THE TASK » Within the entries below, output exactly the lines between the line containing "Spoken language: Spanish" and the line containing "Word for word: El", inclusive, and omit any picture.

Start of PROVIDED RECORDS

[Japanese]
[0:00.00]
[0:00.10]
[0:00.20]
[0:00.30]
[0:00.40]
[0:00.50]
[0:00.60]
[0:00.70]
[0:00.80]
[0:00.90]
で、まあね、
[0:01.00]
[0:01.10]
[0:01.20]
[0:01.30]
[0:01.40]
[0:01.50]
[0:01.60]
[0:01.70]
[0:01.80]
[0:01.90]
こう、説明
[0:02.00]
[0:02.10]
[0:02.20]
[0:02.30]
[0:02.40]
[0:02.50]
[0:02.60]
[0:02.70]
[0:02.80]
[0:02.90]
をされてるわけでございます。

End of PROVIDED RECORDS
Start of PROVIDED RECORDS

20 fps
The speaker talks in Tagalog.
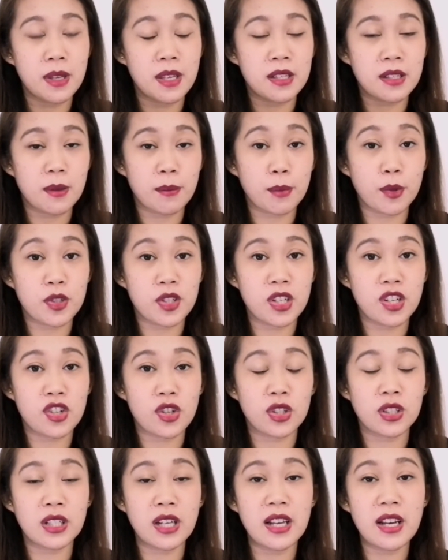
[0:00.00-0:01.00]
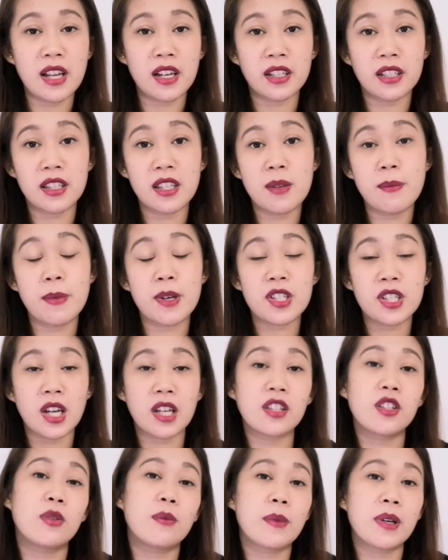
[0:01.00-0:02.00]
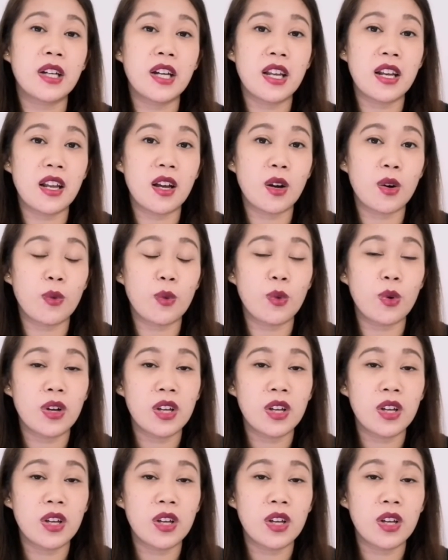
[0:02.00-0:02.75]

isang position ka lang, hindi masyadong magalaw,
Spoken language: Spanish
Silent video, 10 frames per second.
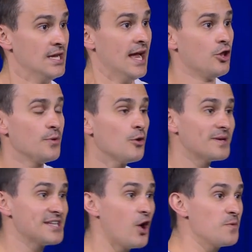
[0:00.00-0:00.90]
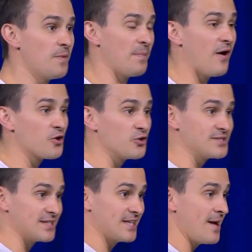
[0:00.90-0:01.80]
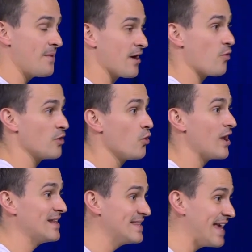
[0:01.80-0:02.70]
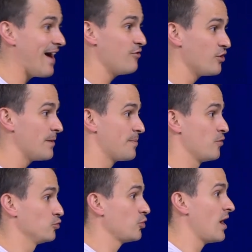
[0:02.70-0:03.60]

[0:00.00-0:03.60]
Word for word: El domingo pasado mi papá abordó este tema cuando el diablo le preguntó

End of PROVIDED RECORDS

EXERCISE RESULT »
Spoken language: Spanish
Silent video, 10 frames per second.
[0:00.00-0:00.90]
[0:00.90-0:01.80]
[0:01.80-0:02.70]
[0:02.70-0:03.60]

[0:00.00-0:03.60]
Word for word: El domingo pasado mi papá abordó este tema cuando el diablo le preguntó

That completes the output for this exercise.